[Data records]
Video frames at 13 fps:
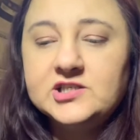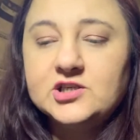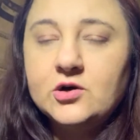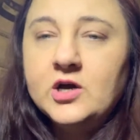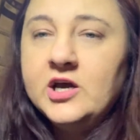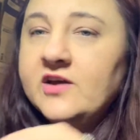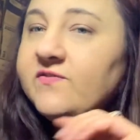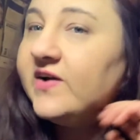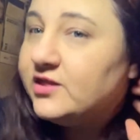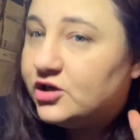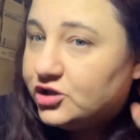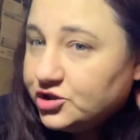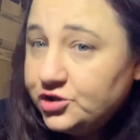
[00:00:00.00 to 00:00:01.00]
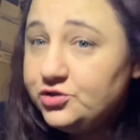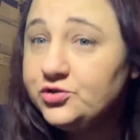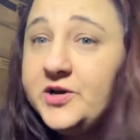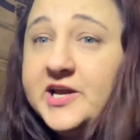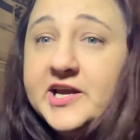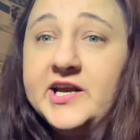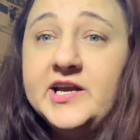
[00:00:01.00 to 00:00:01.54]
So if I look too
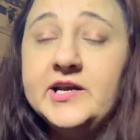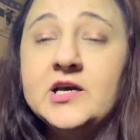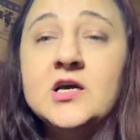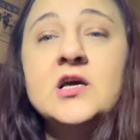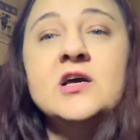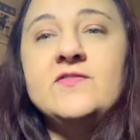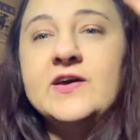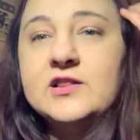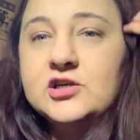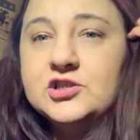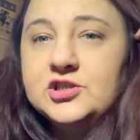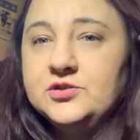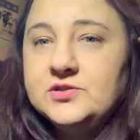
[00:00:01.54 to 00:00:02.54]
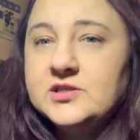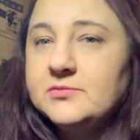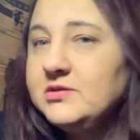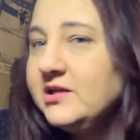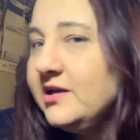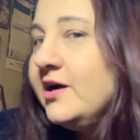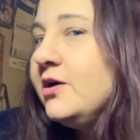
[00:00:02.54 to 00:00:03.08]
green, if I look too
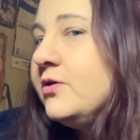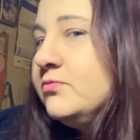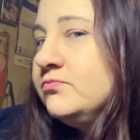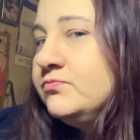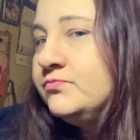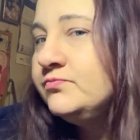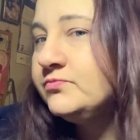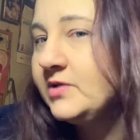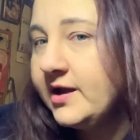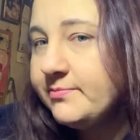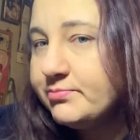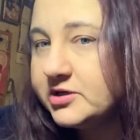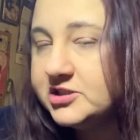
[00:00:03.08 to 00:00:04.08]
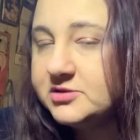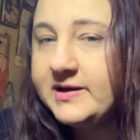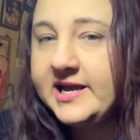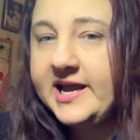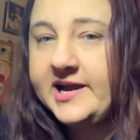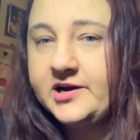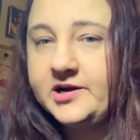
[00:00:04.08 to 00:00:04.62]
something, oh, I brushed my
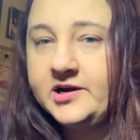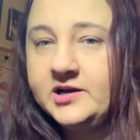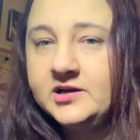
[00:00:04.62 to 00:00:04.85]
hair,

Task directions:
Make an exact copy of all entries above, dropping the images.

Answer to this problem:
Video frames at 13 fps:
[00:00:00.00 to 00:00:01.00]
[00:00:01.00 to 00:00:01.54]
So if I look too
[00:00:01.54 to 00:00:02.54]
[00:00:02.54 to 00:00:03.08]
green, if I look too
[00:00:03.08 to 00:00:04.08]
[00:00:04.08 to 00:00:04.62]
something, oh, I brushed my
[00:00:04.62 to 00:00:04.85]
hair,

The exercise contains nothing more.